(Stored data)
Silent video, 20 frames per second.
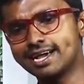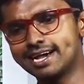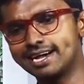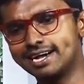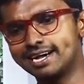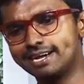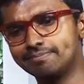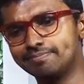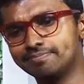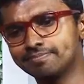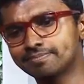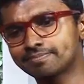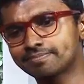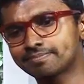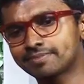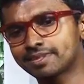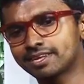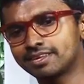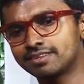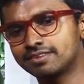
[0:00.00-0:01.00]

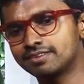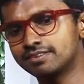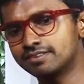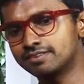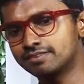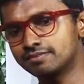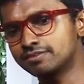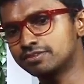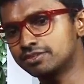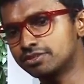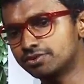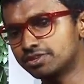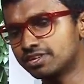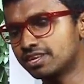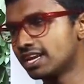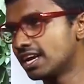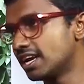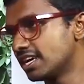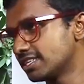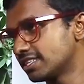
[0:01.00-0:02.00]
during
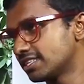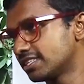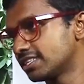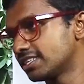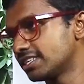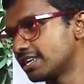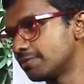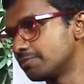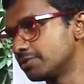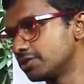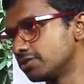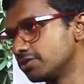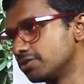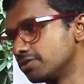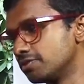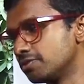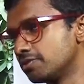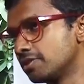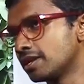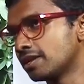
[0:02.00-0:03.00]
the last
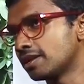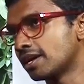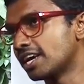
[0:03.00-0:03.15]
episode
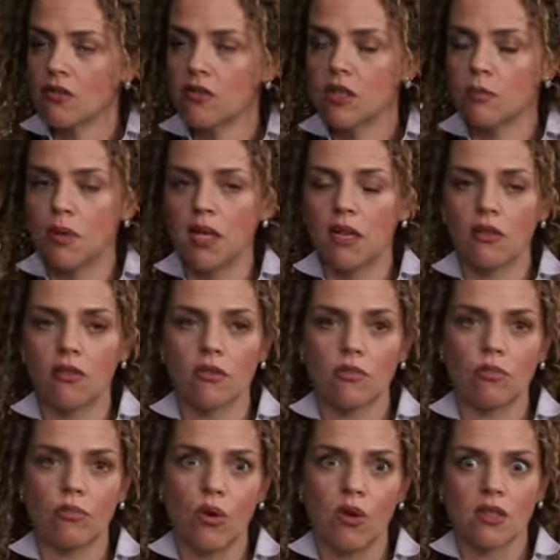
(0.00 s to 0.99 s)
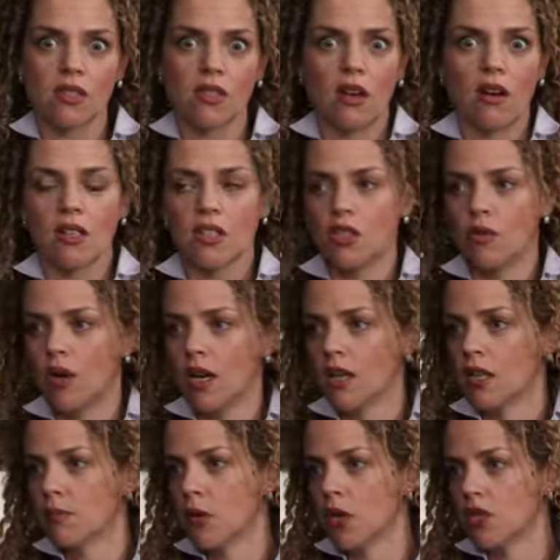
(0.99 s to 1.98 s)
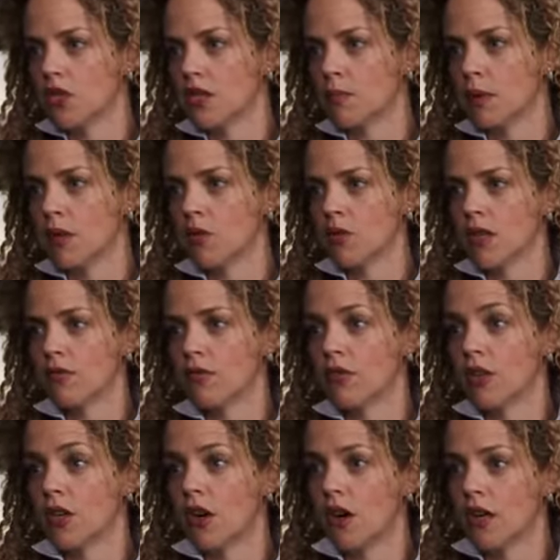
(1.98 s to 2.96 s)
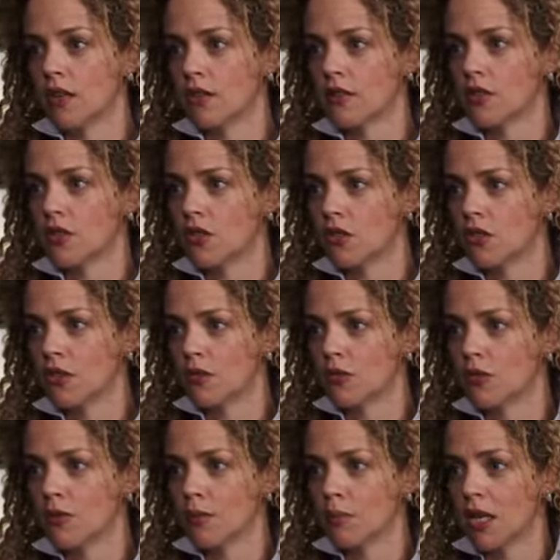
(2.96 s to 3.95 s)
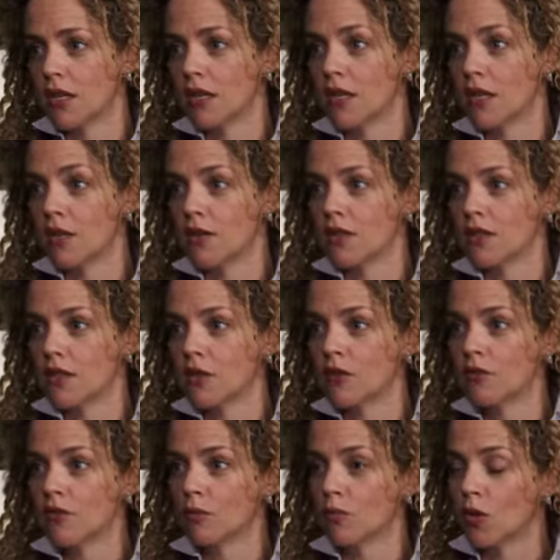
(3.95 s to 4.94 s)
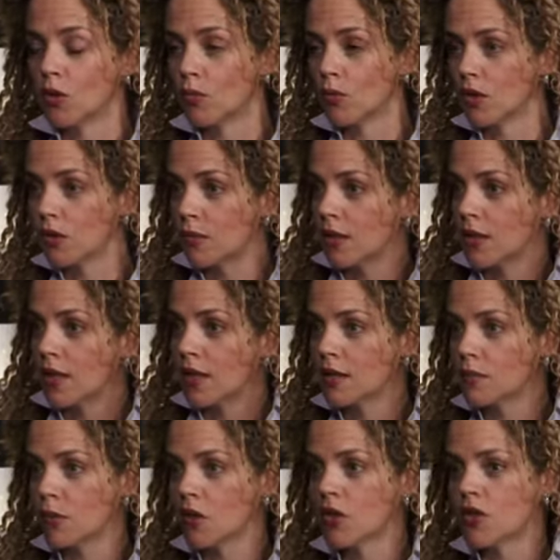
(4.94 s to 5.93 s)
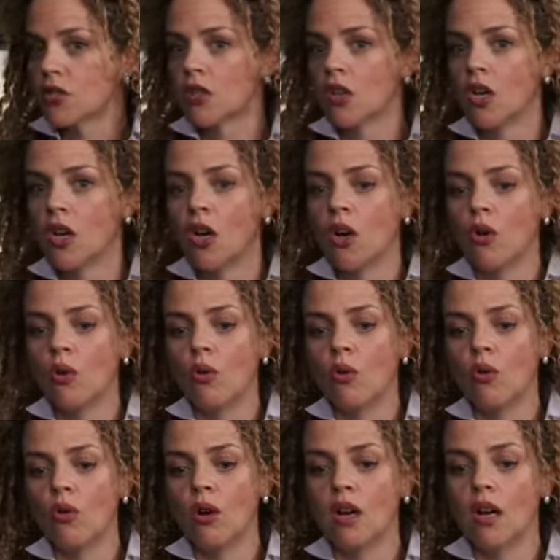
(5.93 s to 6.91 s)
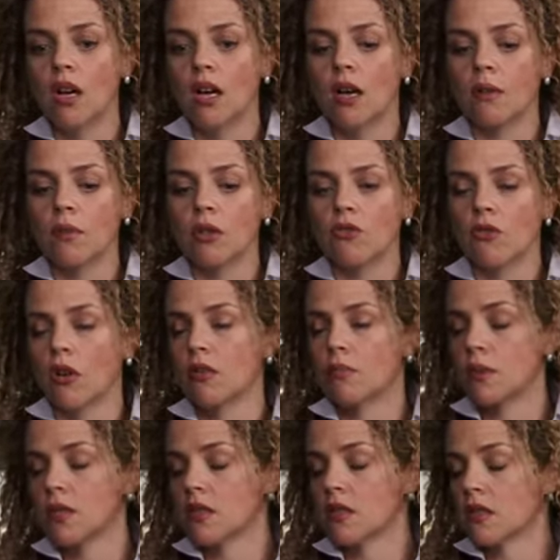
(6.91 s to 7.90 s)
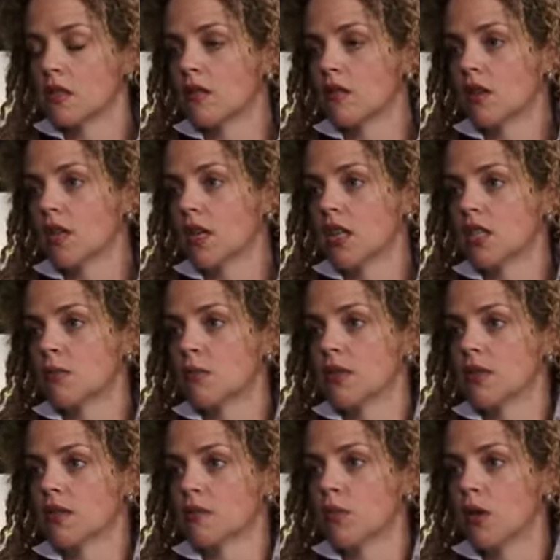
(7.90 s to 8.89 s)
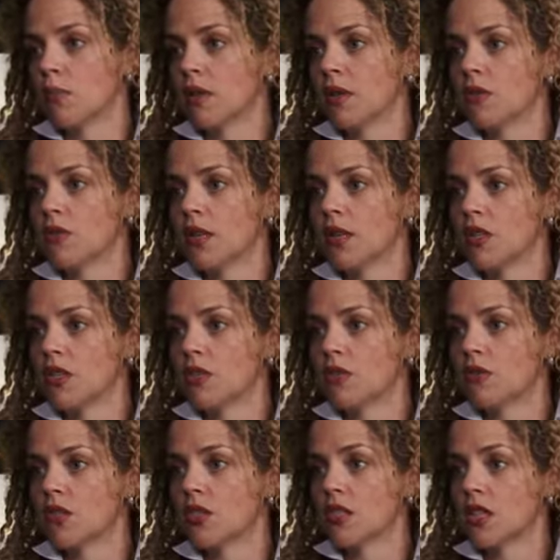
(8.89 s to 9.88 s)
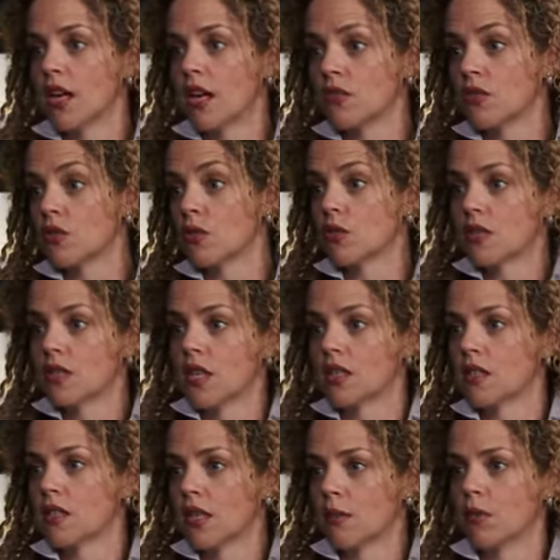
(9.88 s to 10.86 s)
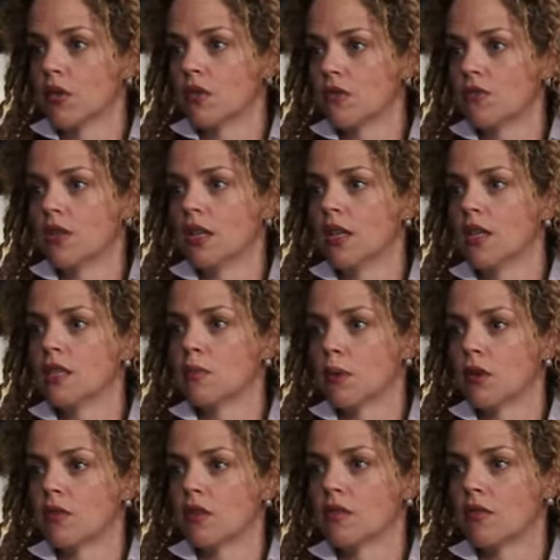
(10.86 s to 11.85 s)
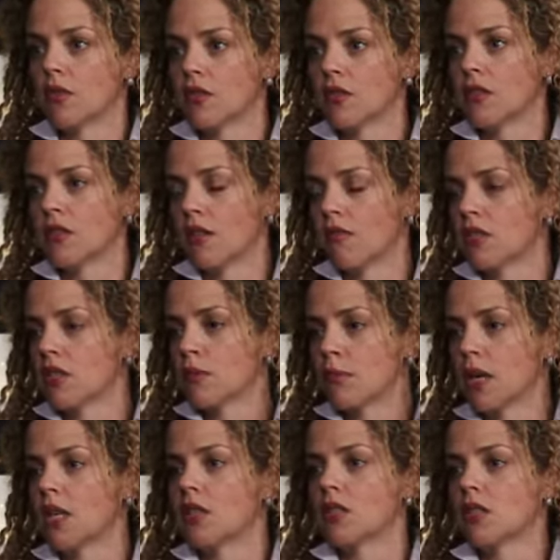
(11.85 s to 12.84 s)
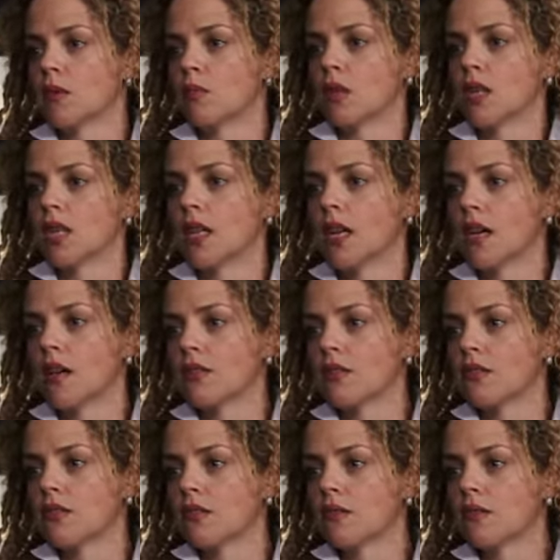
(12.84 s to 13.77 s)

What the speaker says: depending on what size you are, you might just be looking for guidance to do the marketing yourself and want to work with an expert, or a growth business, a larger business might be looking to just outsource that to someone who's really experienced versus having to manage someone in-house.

▶ [Problem to work on] Return the entries above exactly, skipping any images.

▶ [Exercise result]
Silent video, 20 frames per second.
[0:00.00-0:01.00]

[0:01.00-0:02.00]
during
[0:02.00-0:03.00]
the last
[0:03.00-0:03.15]
episode
(0.00 s to 0.99 s)
(0.99 s to 1.98 s)
(1.98 s to 2.96 s)
(2.96 s to 3.95 s)
(3.95 s to 4.94 s)
(4.94 s to 5.93 s)
(5.93 s to 6.91 s)
(6.91 s to 7.90 s)
(7.90 s to 8.89 s)
(8.89 s to 9.88 s)
(9.88 s to 10.86 s)
(10.86 s to 11.85 s)
(11.85 s to 12.84 s)
(12.84 s to 13.77 s)

What the speaker says: depending on what size you are, you might just be looking for guidance to do the marketing yourself and want to work with an expert, or a growth business, a larger business might be looking to just outsource that to someone who's really experienced versus having to manage someone in-house.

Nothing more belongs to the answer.